San Clemente, California happens to be home to some stellar surf spots and none more notable than the infamous Trestles. I decided to switch on the album as soon as I started making my hike toward the beach. It's a cool walk through dunes and it makes for good people watching. You can tell if it was good day out there just by looking at the people coming back. The opening track "Drown The Buffalo" was a great soundtrack as you make your way along the path. By the time I could see the ocean I was at the third track "West Beach." I couldn't have planned this timing any better. Beautiful sets of waves coming in and people jumping into the water with their boards with unbridled excitement.

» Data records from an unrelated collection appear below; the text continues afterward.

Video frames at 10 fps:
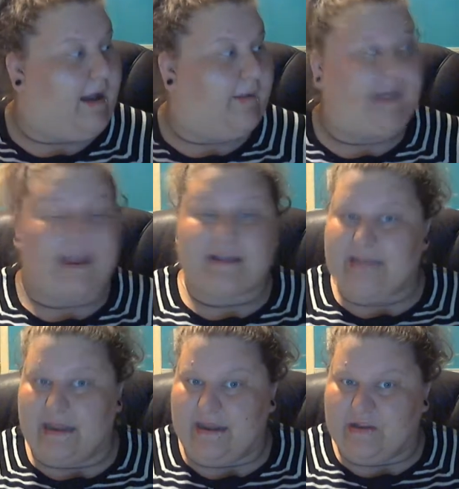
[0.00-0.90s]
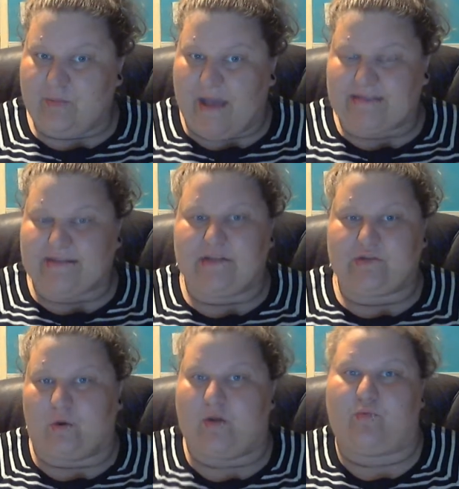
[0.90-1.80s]
Um, like I said, each basket
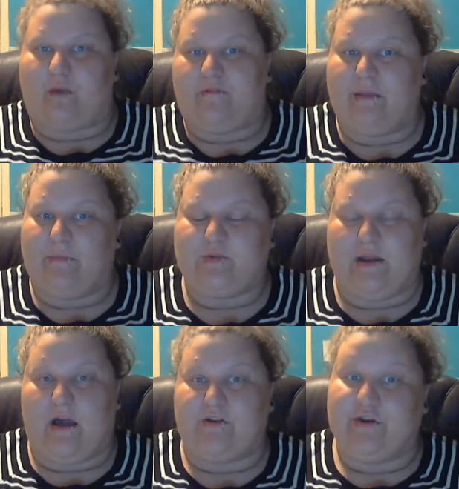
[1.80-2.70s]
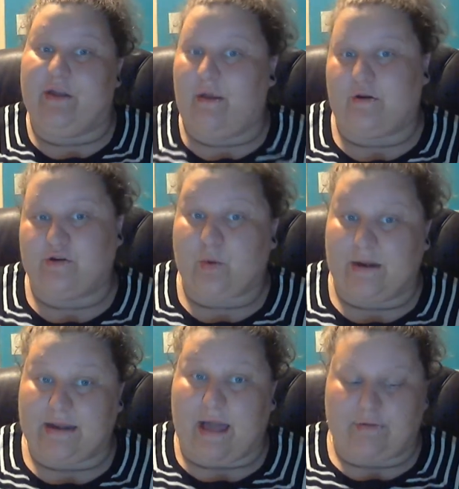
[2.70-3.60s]
is worth roughly between 100 and
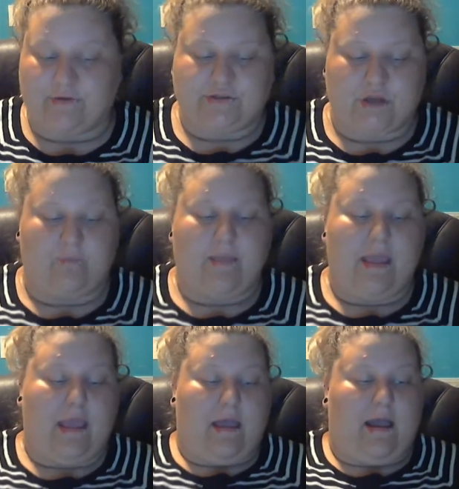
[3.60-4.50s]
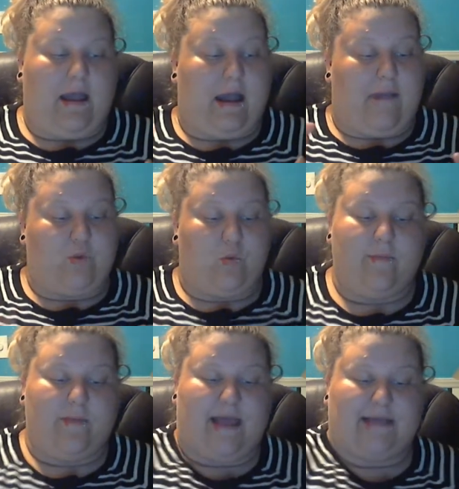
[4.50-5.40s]
$120. So um, the
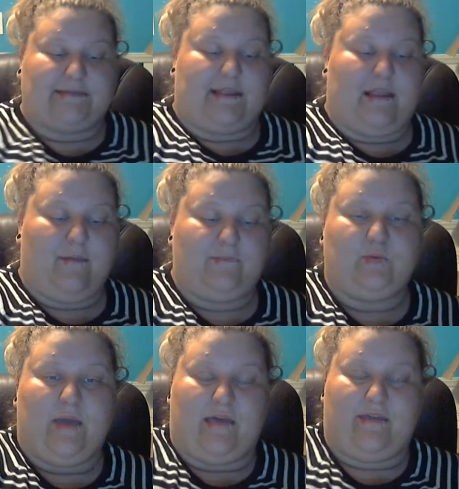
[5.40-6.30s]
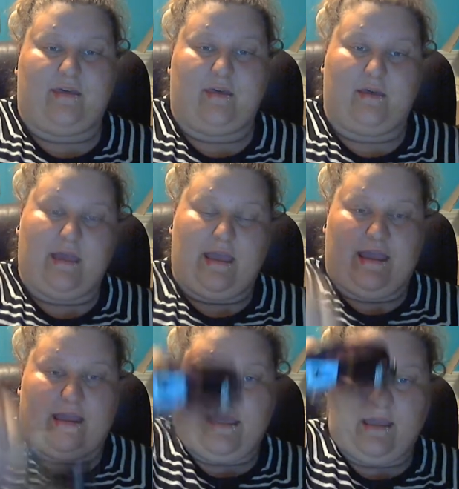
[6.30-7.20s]
woman basket comes with
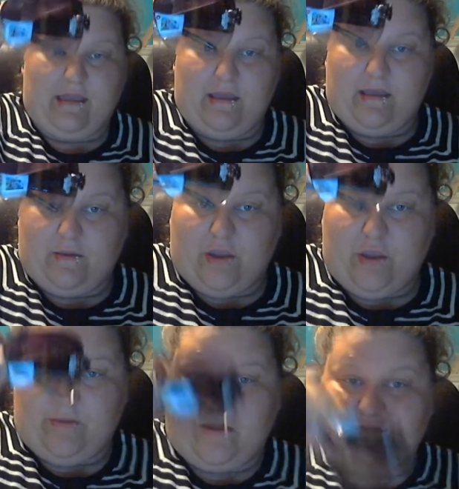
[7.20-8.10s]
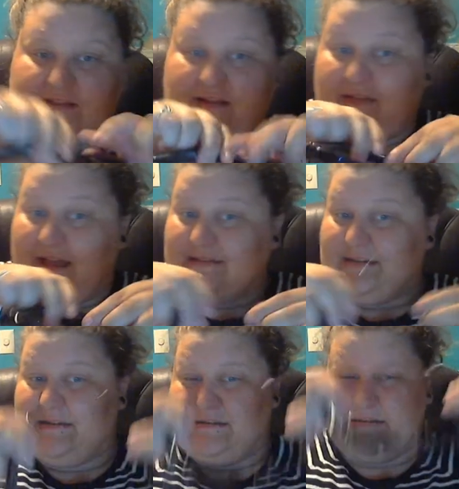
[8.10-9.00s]
a cute pair of
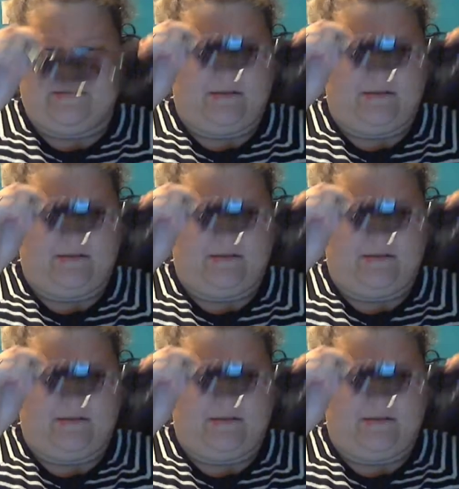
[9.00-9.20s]
sunglasses.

As I settled in, the fourth track came on, "Could You Wait." This one gets a little more somber and low key. It's a beautifully written song that's great for watching surfers work their shit out on the waves. When people talk about west coast vibes, this is what they're talking about. The west coast always offers a unique perspective. Next to the populated cities is this wild, cold, harsh ocean that's got its own shit going on. As the last track came on, you could see the ocean had changed its mind and was quickly taking away the perfect gifts it was bestowing earlier. Everyone was jumping on what they could, trying to get in those last good rides while they could.
I learned quite a bit about this album by taking it on this field trip. One, there is A LOT of heart here. While the music may have been playful or cheeky, there was a tone of sincerity slid gently underneath each song. This album was also produced beautifully. Production was in the hands of Matt Greco of The Rye Room and I gotta say, he really, truly understood this album. I listened to it again in the car ride home. Even though I was no longer next to the ocean, I could feel its presence, even hear the waves.
So while surfing may have been a big theme with this review, there's a few things I want to say. You don't have to be a surfer to enjoy this album. I know because I myself am not a surfer, I am a pale Chicagoan who does laps in lake Michigan. However for me, there is always room in music collection for a some solid west coast vibes.